(Data entries)
+ + + + + + +

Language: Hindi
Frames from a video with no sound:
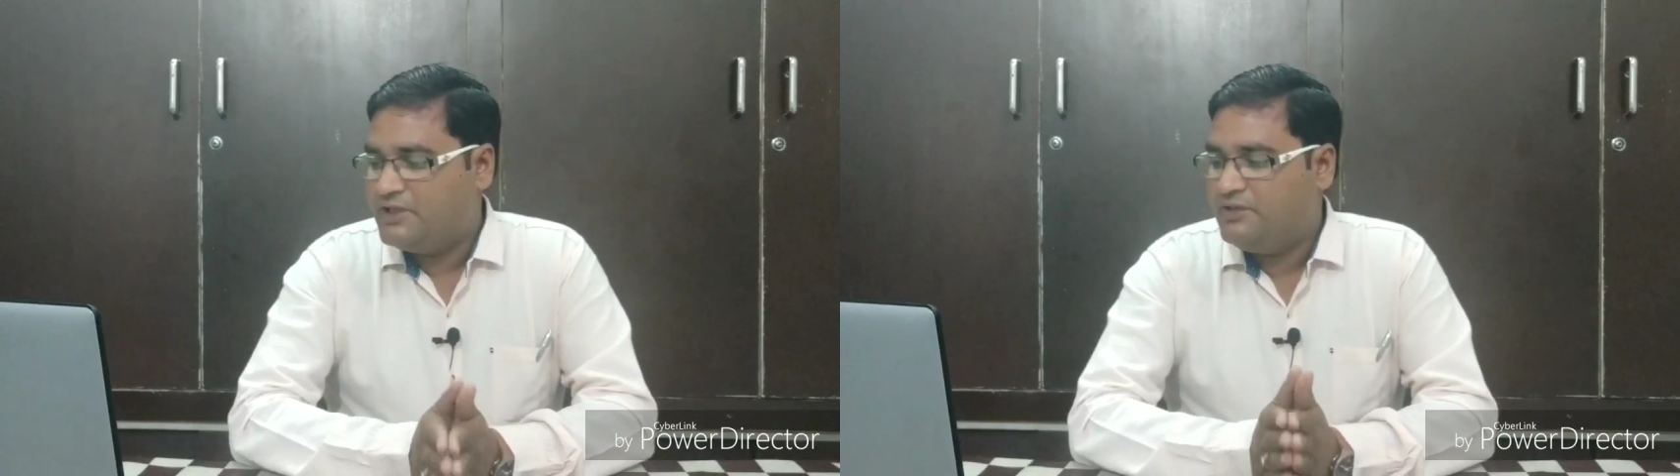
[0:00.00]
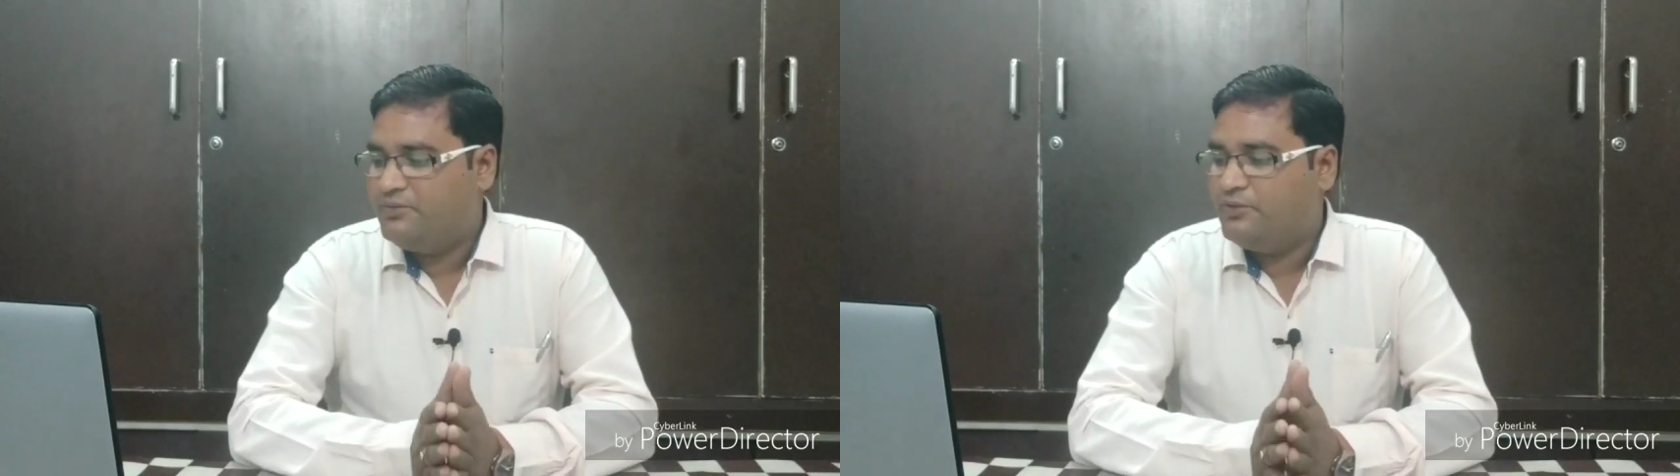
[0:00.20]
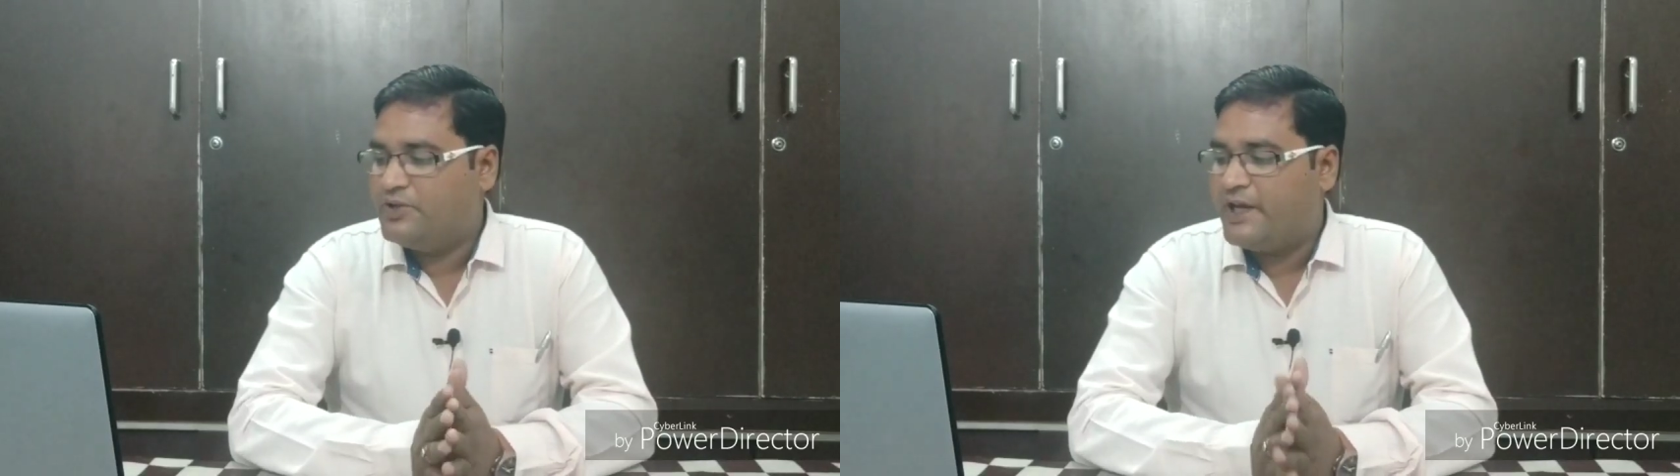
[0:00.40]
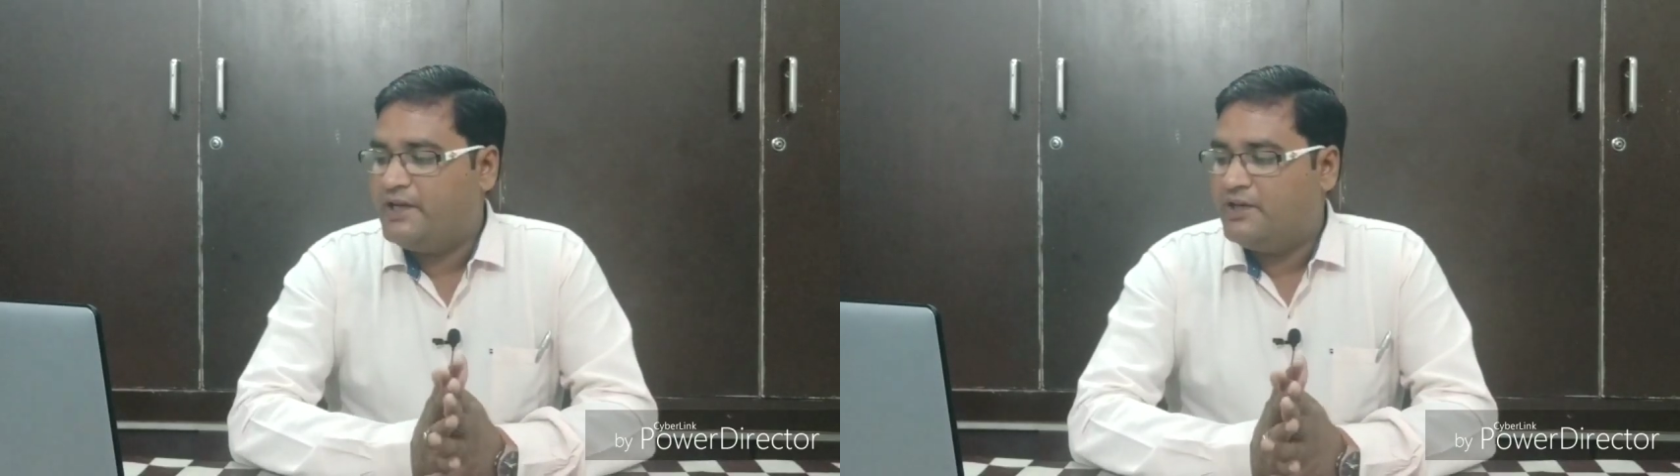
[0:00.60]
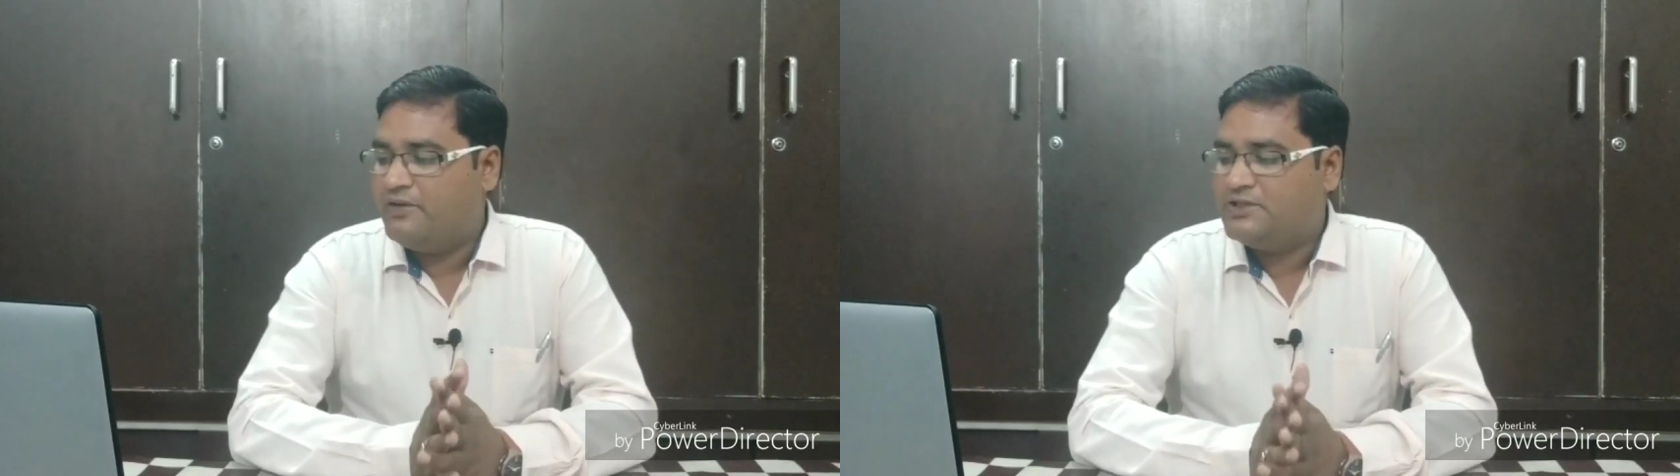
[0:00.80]
थ्री फोर
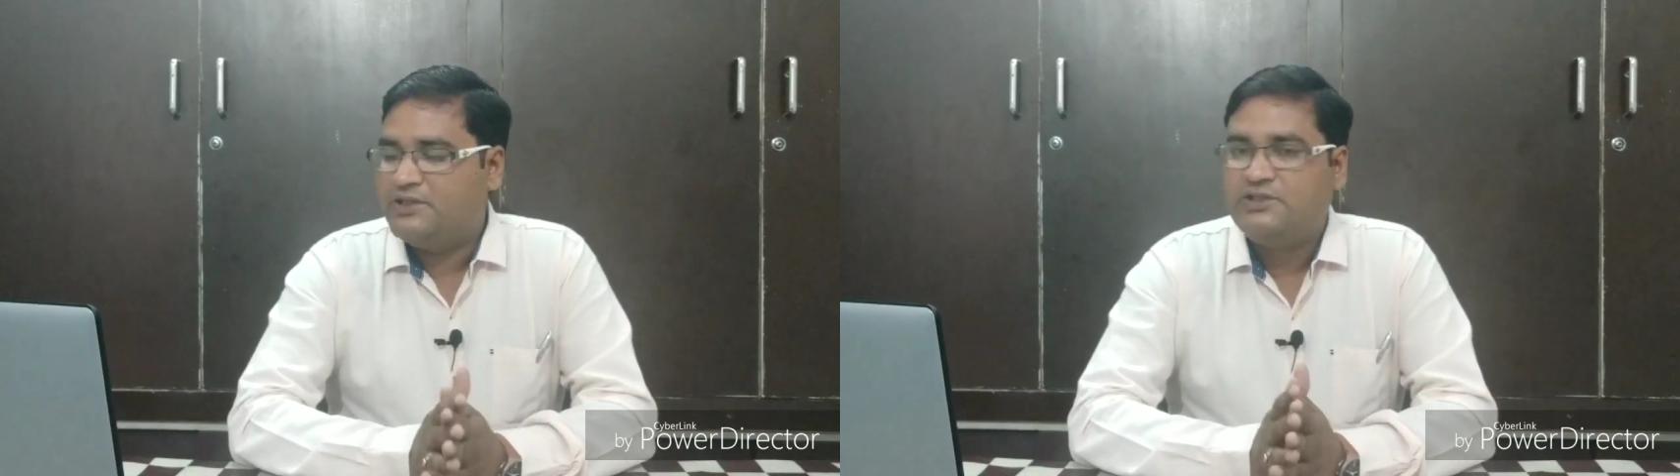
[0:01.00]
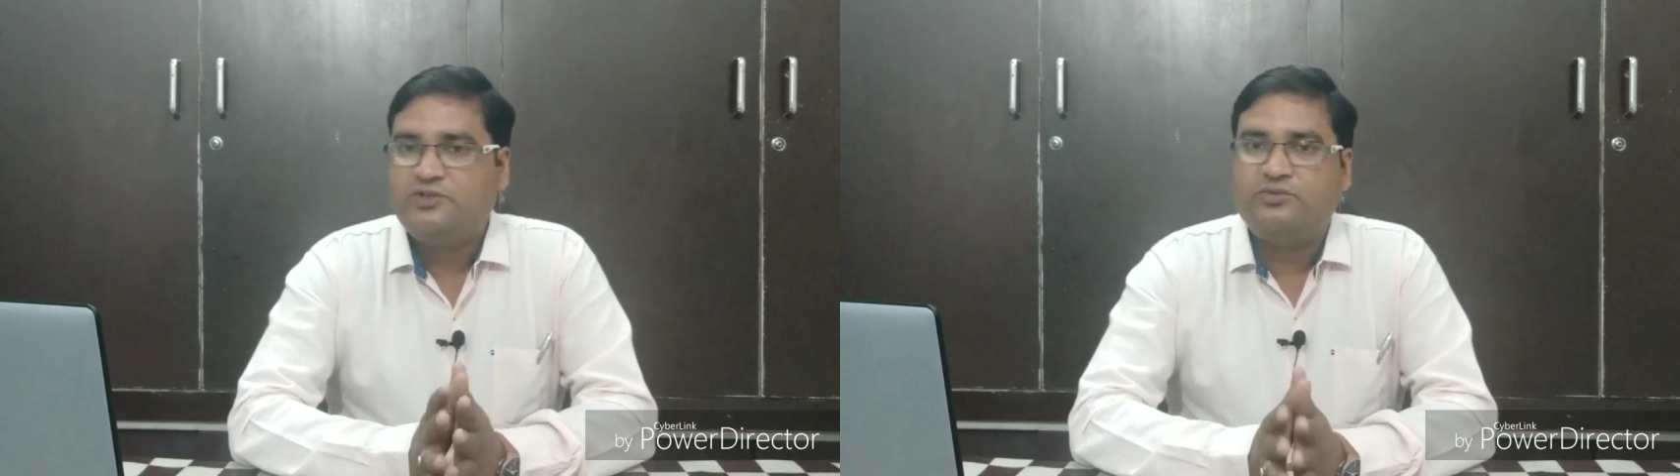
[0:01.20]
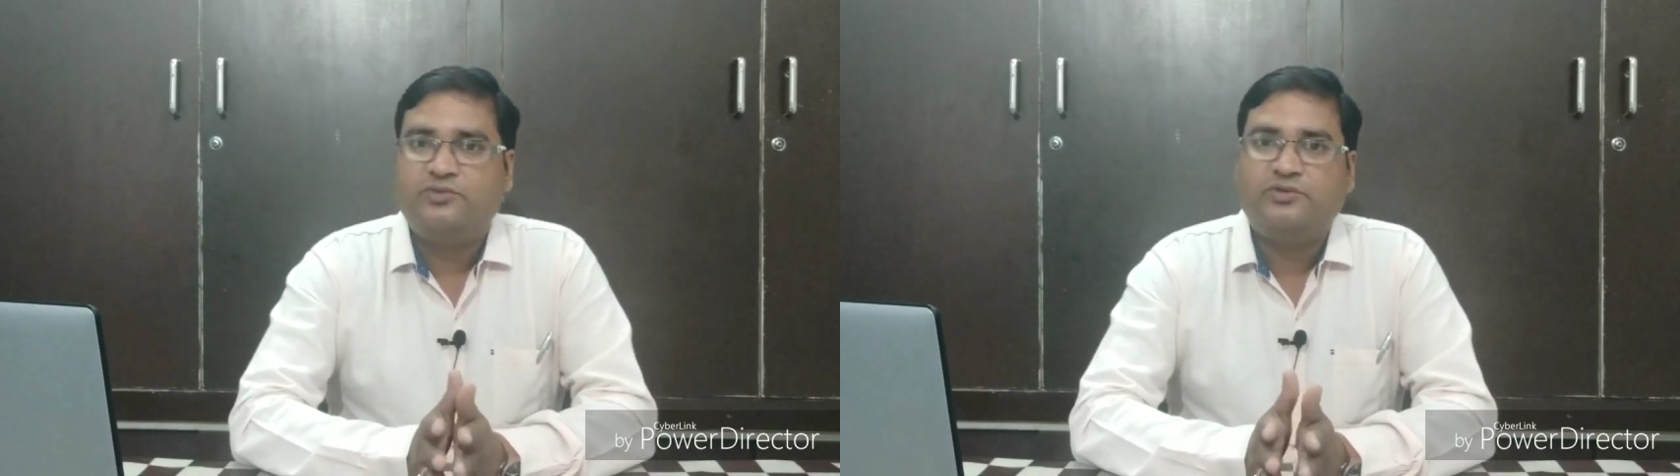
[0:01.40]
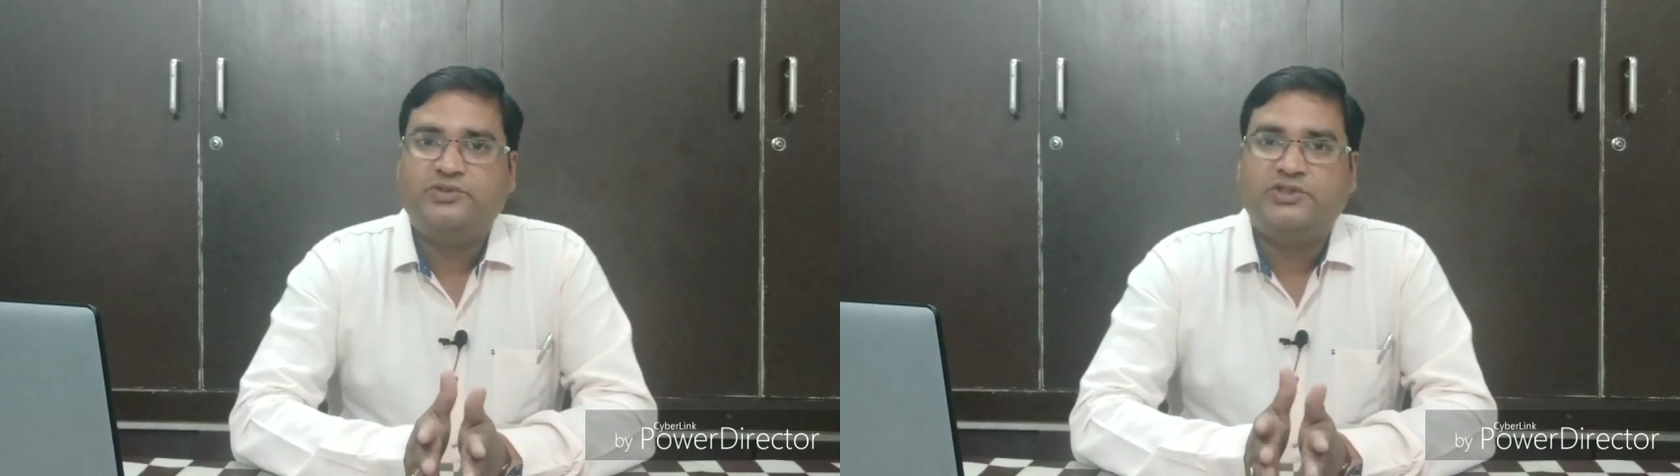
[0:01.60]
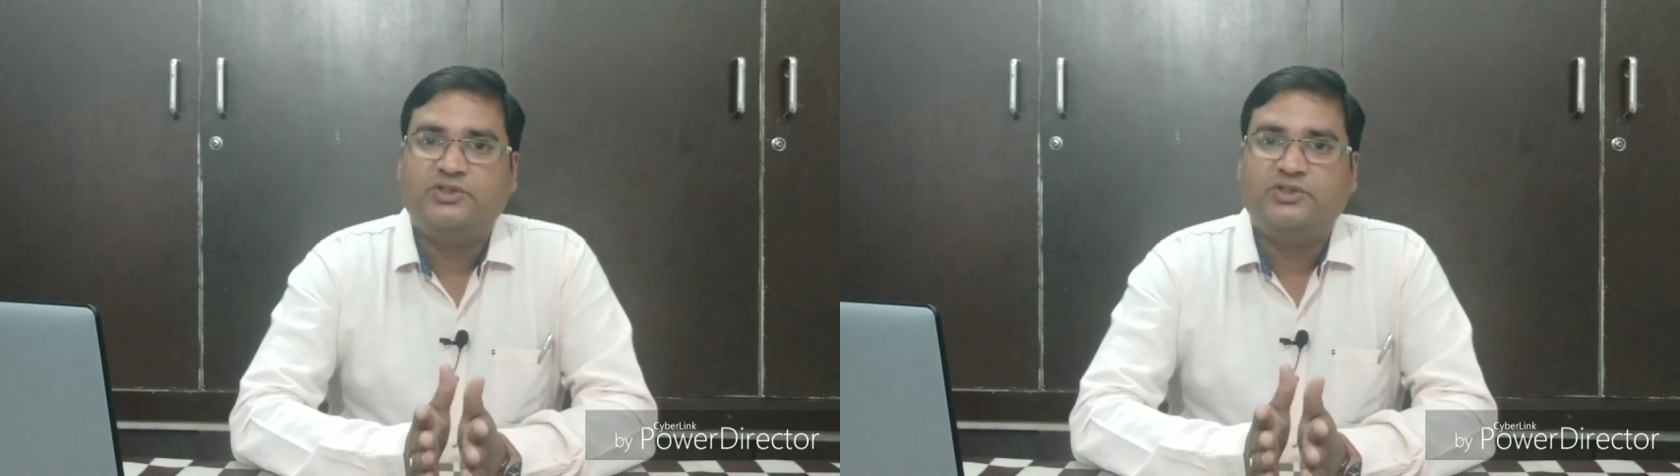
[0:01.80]
नाइन डबल सिक्स टू फोर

+ + + + + + +

• **GOAL OF THE EXERCISE**
Print the records above exactly as they stand, but leave out the pictures.

• **ANSWER FOR THE TASK**
Language: Hindi
Frames from a video with no sound:
[0:00.00]
[0:00.20]
[0:00.40]
[0:00.60]
[0:00.80]
थ्री फोर
[0:01.00]
[0:01.20]
[0:01.40]
[0:01.60]
[0:01.80]
नाइन डबल सिक्स टू फोर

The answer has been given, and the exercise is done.